Нам некоторые говорят разные нарекания, и, конечно, извините за грубость, мы, конечно, много набракоделили. Но есть такие, что зря злорадствуют, и если по-ихнему не вышло, то делают улыбочку. Вот Пахомова из дома шесть по Неждановой, она вечно бегает в единственном числе и смотрит, что не так».
– Ну и что? – скажет невдумчивый читатель. – Поставили магнитофон, записали речь, только-то и всего!
Глубочайшее заблуждение! Литература, как и всякое искусство, есть отбор. Художник отбирает из окружающей его действительности черты самые характерные, самые выразительные и из них делает словесный портрет. Приведенная речь – выразительнейший портрет деятеля недавних времен, который, может быть, и хочет хорошего, но бьется в тенетах примелькавшихся штампов.
Записи, которыми заполнены оба блокнота – «журналистский» и «депутатский», – плод длящейся пристальной работы писателя, его обобщений и наблюдений. Стенограмма этого не передает (такое знает каждый человек, читавший и правивший свои стенограммы). Запись Вигдоровой так же отличается от стенограммы, как хороший портрет от плохой фотографии.
Да, это был особый дар – не только услышать, но и расслышать, передать главное. Когда-то Фрида говорила мне:
– Есть два типа писателей: «писатель-глаз» и «писатель-ухо». Вот вы, например, писатель-глаз, а я – писатель-ухо. Чуть дело доходит до описания внешности героя, я только и могу, что «лоб-глаза», «глаза-лоб».
Да, не было в ее прозе развернутых пейзажей, тщательно выписанных портретов. Но были четкие, кованные подробности зримого мира.
Вот, например, речной пейзаж в повести «Семейное счастье»:
«Река широкая, утро тихое, а над головой небо: летнее, синее.
Надо плыть медленно, чтобы успеть заметить всё вокруг. На том берегу два мальчика. Один стоит, другой сидит, опустив ноги в воду. Один в трусиках и красной майке – и отражение в воде тоже красное. А дальше гуси – раз, два, три, четыре гуся. Гусь вытянул шею, попил и задумался: хорошо».

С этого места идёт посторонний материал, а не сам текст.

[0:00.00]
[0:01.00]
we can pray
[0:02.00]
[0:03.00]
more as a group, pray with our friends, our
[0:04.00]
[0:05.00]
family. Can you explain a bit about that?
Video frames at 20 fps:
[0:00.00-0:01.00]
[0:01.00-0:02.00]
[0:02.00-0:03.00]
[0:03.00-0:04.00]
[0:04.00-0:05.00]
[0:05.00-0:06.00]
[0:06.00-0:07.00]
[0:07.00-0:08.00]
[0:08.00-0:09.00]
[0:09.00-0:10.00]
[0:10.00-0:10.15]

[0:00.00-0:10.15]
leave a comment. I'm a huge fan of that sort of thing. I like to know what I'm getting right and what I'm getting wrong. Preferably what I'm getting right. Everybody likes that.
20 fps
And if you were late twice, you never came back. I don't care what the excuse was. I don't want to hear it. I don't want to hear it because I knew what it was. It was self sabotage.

Какое простое, точное и емкое описание! И как много оно говорит именно зрению. Это «раз, два, три, четыре» – словно глаз, перебегающий от гуся к гусю…

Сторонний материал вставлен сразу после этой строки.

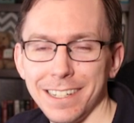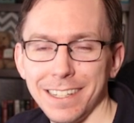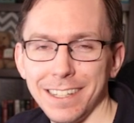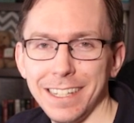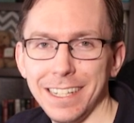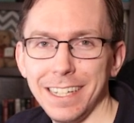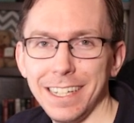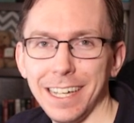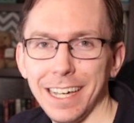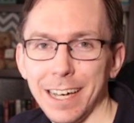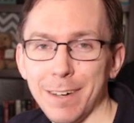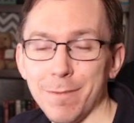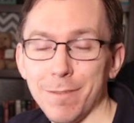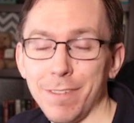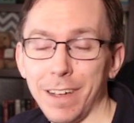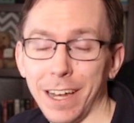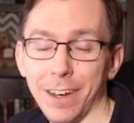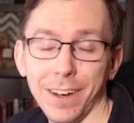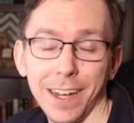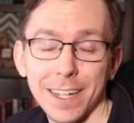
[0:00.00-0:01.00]
the um,
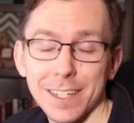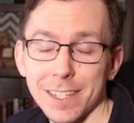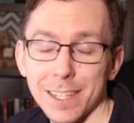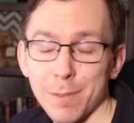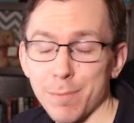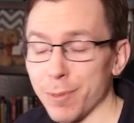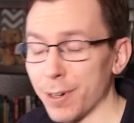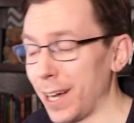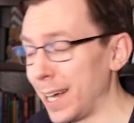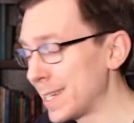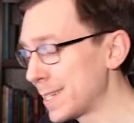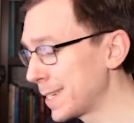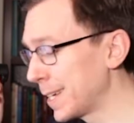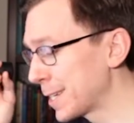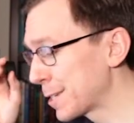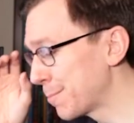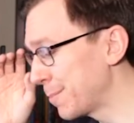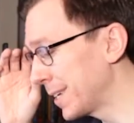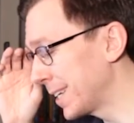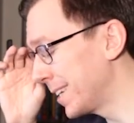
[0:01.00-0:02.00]
variance of the process
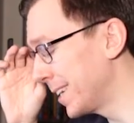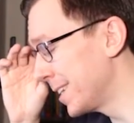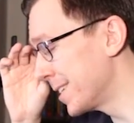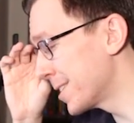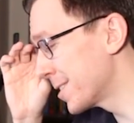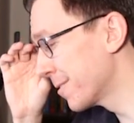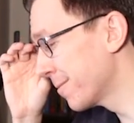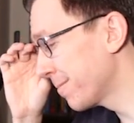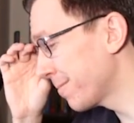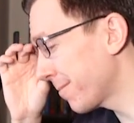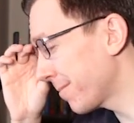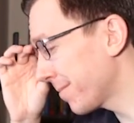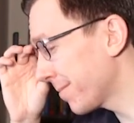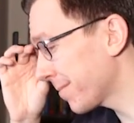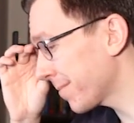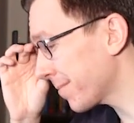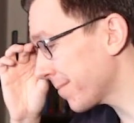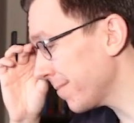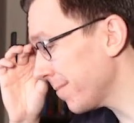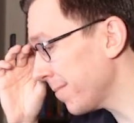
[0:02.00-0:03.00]
because
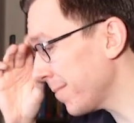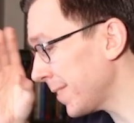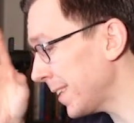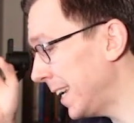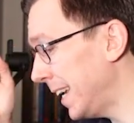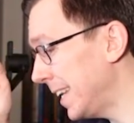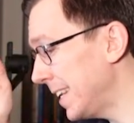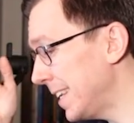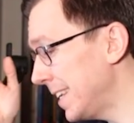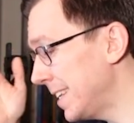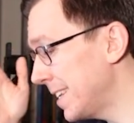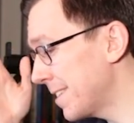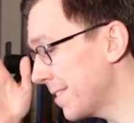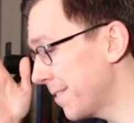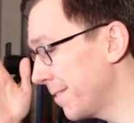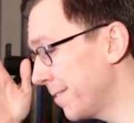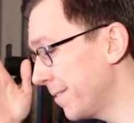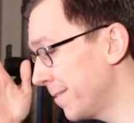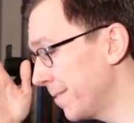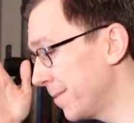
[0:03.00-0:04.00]
it is
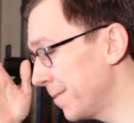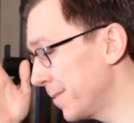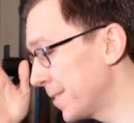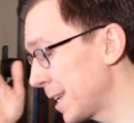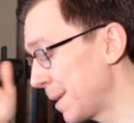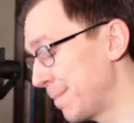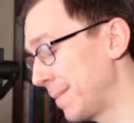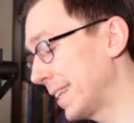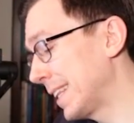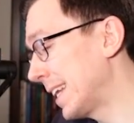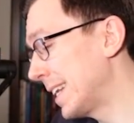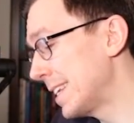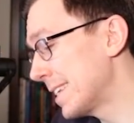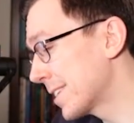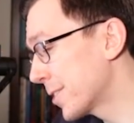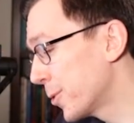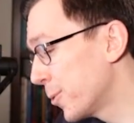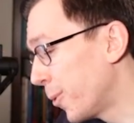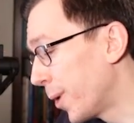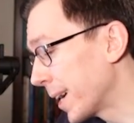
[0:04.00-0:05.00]
something that is
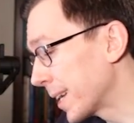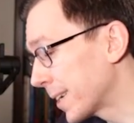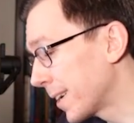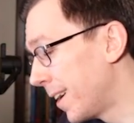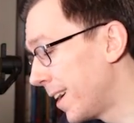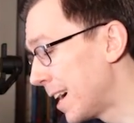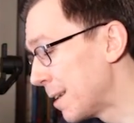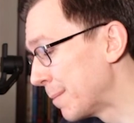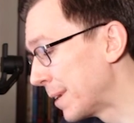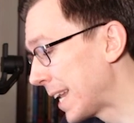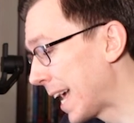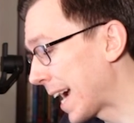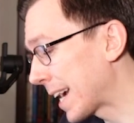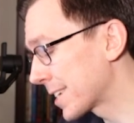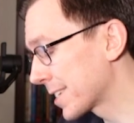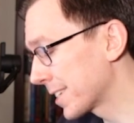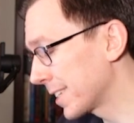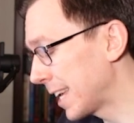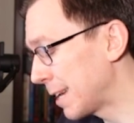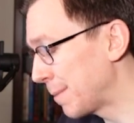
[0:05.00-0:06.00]
quite common
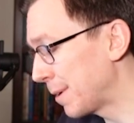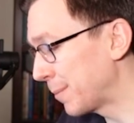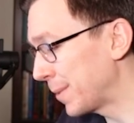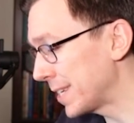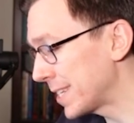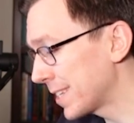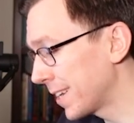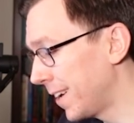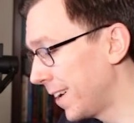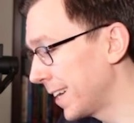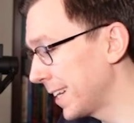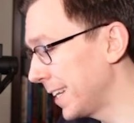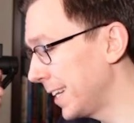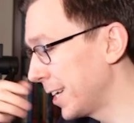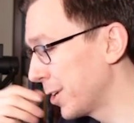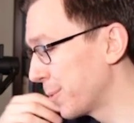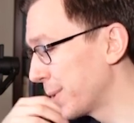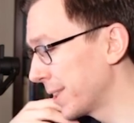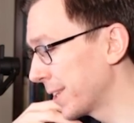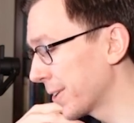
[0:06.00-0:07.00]
actually. I mean, we saw it here
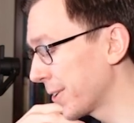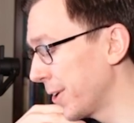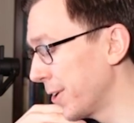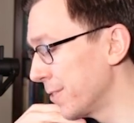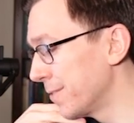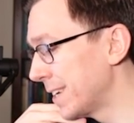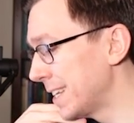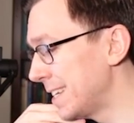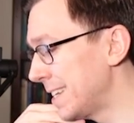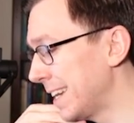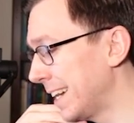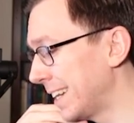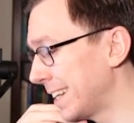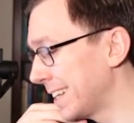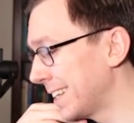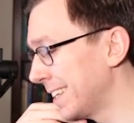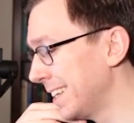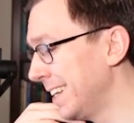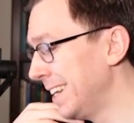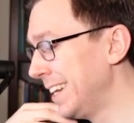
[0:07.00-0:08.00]
with the COVID
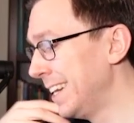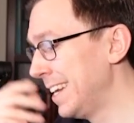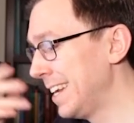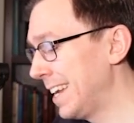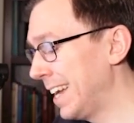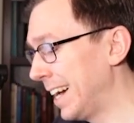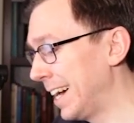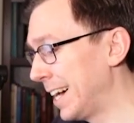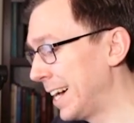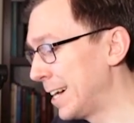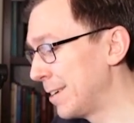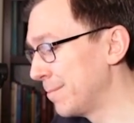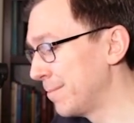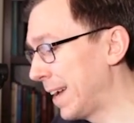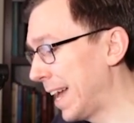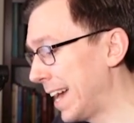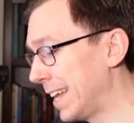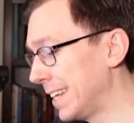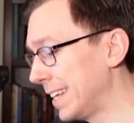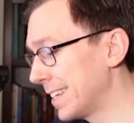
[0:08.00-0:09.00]
data. Um,
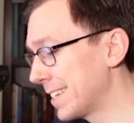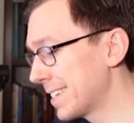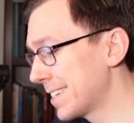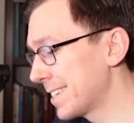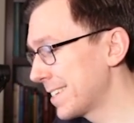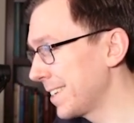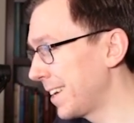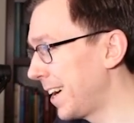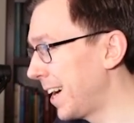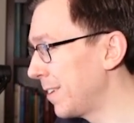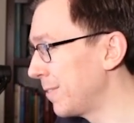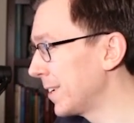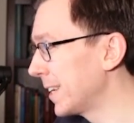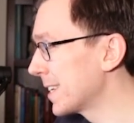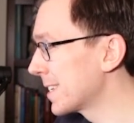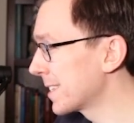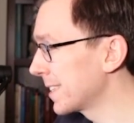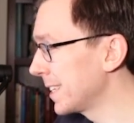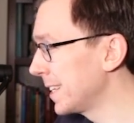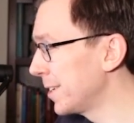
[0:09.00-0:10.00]
and it's
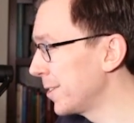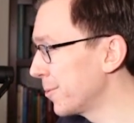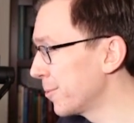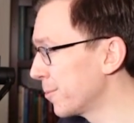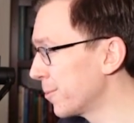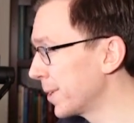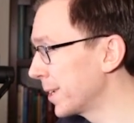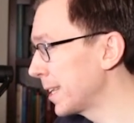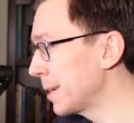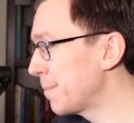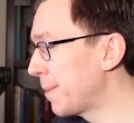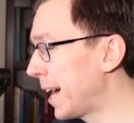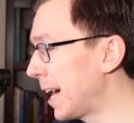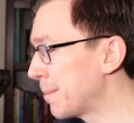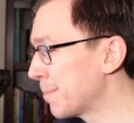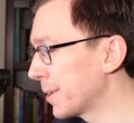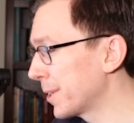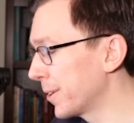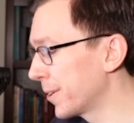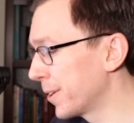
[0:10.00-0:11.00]
obviously really
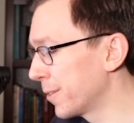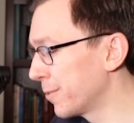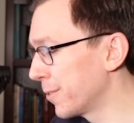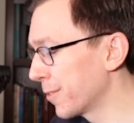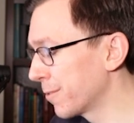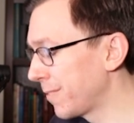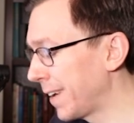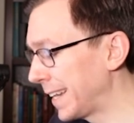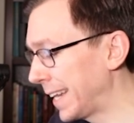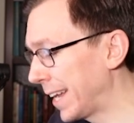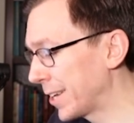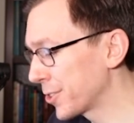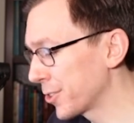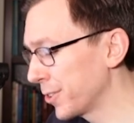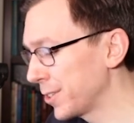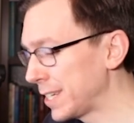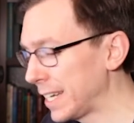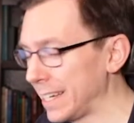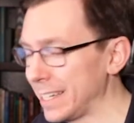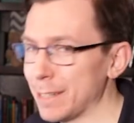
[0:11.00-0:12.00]
popular for financial
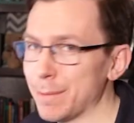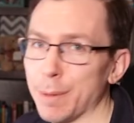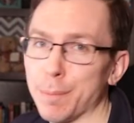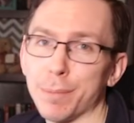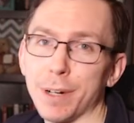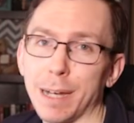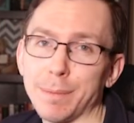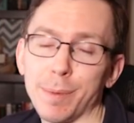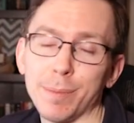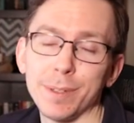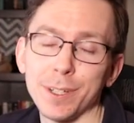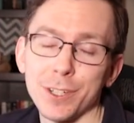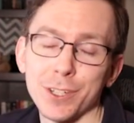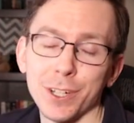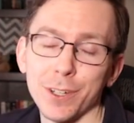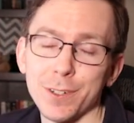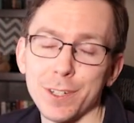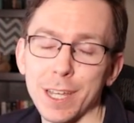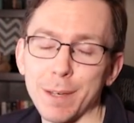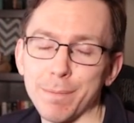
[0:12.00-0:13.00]
data, but probably
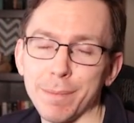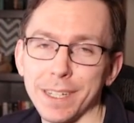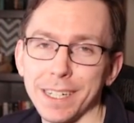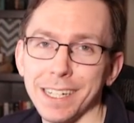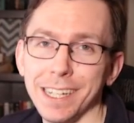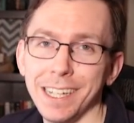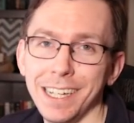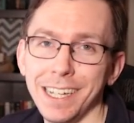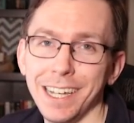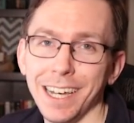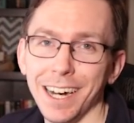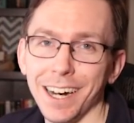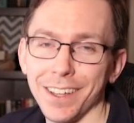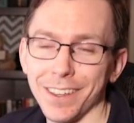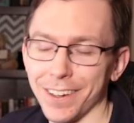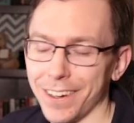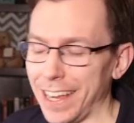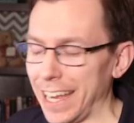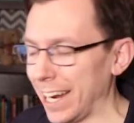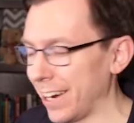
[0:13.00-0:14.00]
shows up in
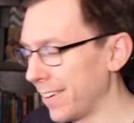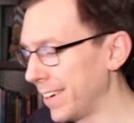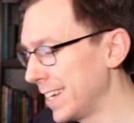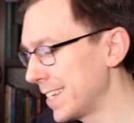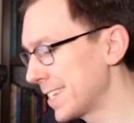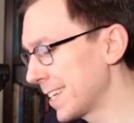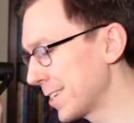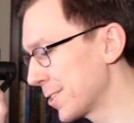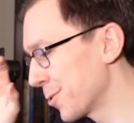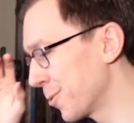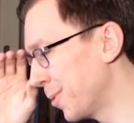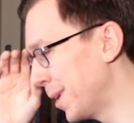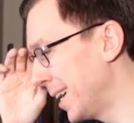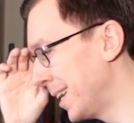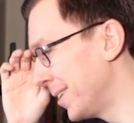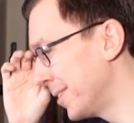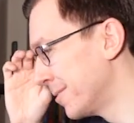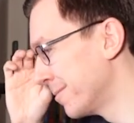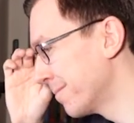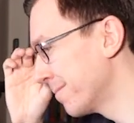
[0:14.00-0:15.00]
other areas as
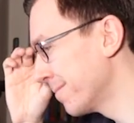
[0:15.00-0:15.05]
well.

А вот примеры из последней, незаконченной повести «Учитель»:
«Длинный дом с клубами синего дыма за ее спиной походил на корабль».
Или:
«Прямо в окно, запутавшись в сетке черных ветвей, смотрела большая граненая звезда».
Или (раннее утро):
«Потухший фонарь стоял, свесив голову. А солнце уже показалось из-за леса, самый край. И то, что вчера тонуло в темноте, сейчас проступило, – ворота, низкий, полуразвалившийся штакетник. И стало видно старую корявую ветлу за низким забором. Она протянула толстую, суковатую руку и оперлась ею о землю».
Нет, Фрида Вигдорова отнюдь не была только «ухом». Была она и «глазом» – зорким, добрым, «ухватистым». Умела несколькими точными словами воссоздать зримое. И всегда была для меня в этом смысле образцом, примером жесткого, на грани аскетизма, самоограничения.
Вигдорова ушла из жизни, не дописав лучших своих вещей, не увидев их опубликованными. Но и то, что она сделала в писательстве, в журналистике, просто в жизни – прекрасно.
Счастливы все, знавшие ее. И за эту встречу, эту дружбу я благодарю свою судьбу.